◆ Work task: Write out the records that appear below, verbatim and complete, but without pictures.

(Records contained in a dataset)
********

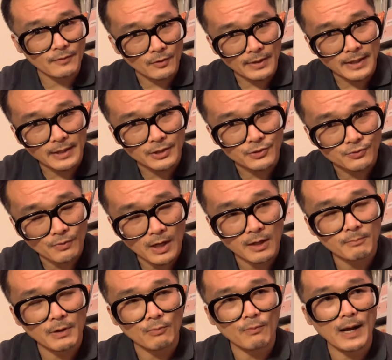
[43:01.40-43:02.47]
they're getting
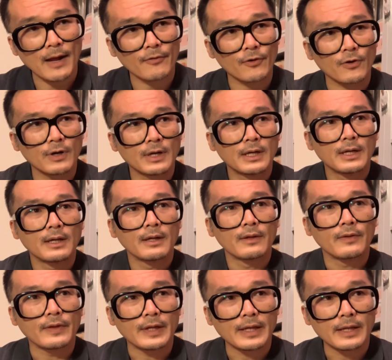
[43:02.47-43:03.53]
drunk, but rather
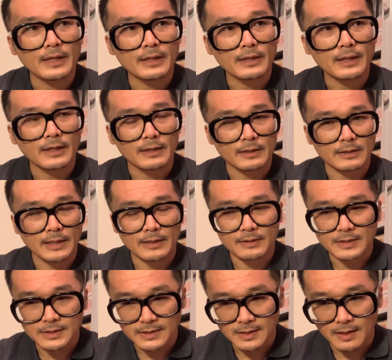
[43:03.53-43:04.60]
the, and again,
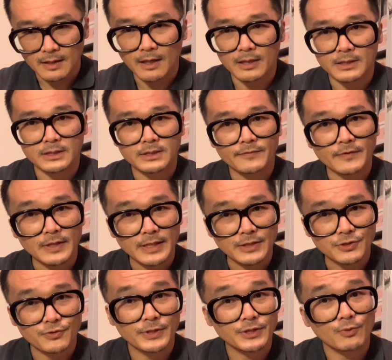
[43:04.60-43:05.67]
this is in the context of Elaine
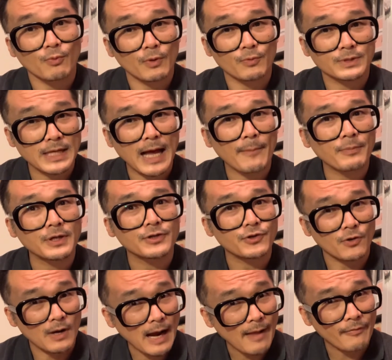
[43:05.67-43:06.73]
Stritch and what was happening to
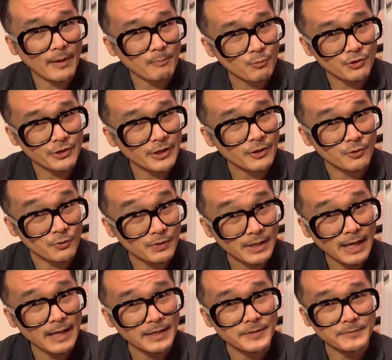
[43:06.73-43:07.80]
her at that particular
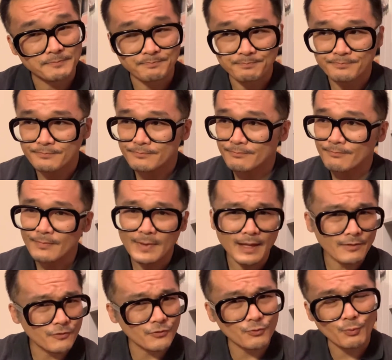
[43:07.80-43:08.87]
night.
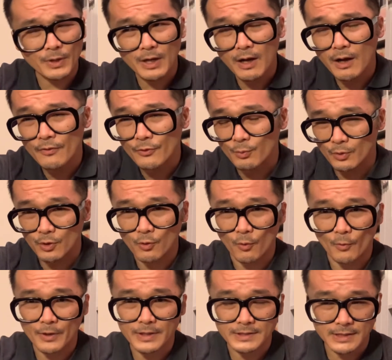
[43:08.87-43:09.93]
This is when the
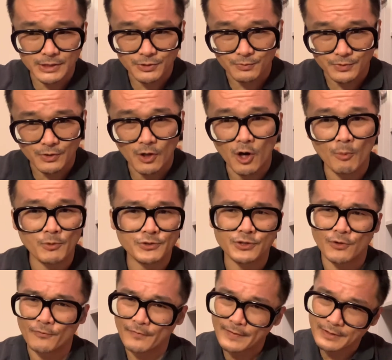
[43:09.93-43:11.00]
recording session was almost
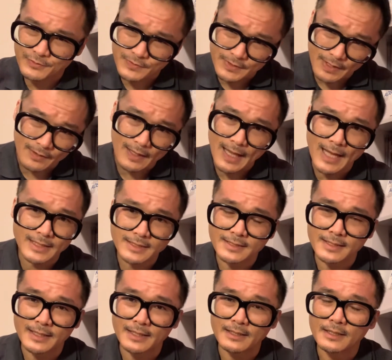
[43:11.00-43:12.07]
over, and this was the last
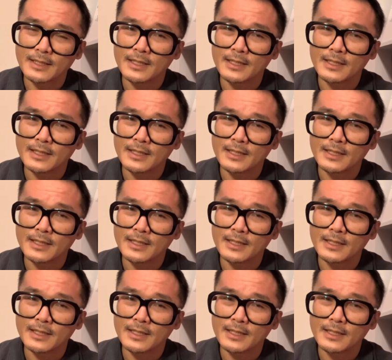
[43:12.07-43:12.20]
thing,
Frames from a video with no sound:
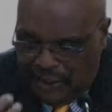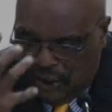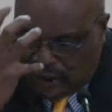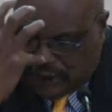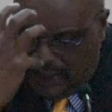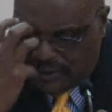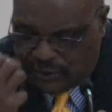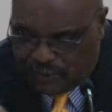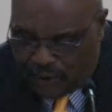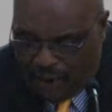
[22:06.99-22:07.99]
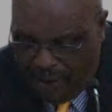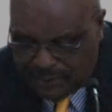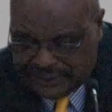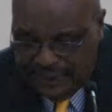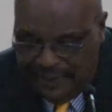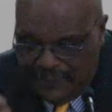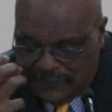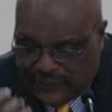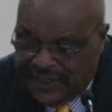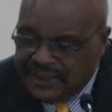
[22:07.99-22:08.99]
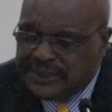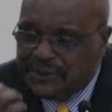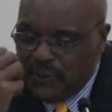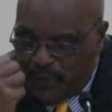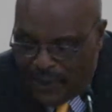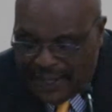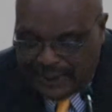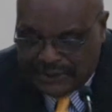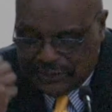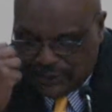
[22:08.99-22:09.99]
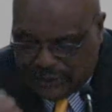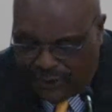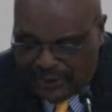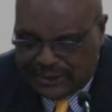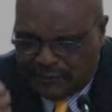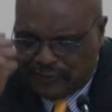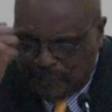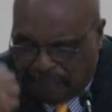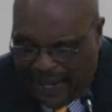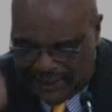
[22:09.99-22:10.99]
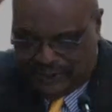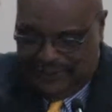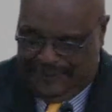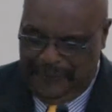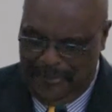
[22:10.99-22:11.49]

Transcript: he changed clothes. This was Joseph's passion.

********

◆ Your solution:
[43:01.40-43:02.47]
they're getting
[43:02.47-43:03.53]
drunk, but rather
[43:03.53-43:04.60]
the, and again,
[43:04.60-43:05.67]
this is in the context of Elaine
[43:05.67-43:06.73]
Stritch and what was happening to
[43:06.73-43:07.80]
her at that particular
[43:07.80-43:08.87]
night.
[43:08.87-43:09.93]
This is when the
[43:09.93-43:11.00]
recording session was almost
[43:11.00-43:12.07]
over, and this was the last
[43:12.07-43:12.20]
thing,
Frames from a video with no sound:
[22:06.99-22:07.99]
[22:07.99-22:08.99]
[22:08.99-22:09.99]
[22:09.99-22:10.99]
[22:10.99-22:11.49]

Transcript: he changed clothes. This was Joseph's passion.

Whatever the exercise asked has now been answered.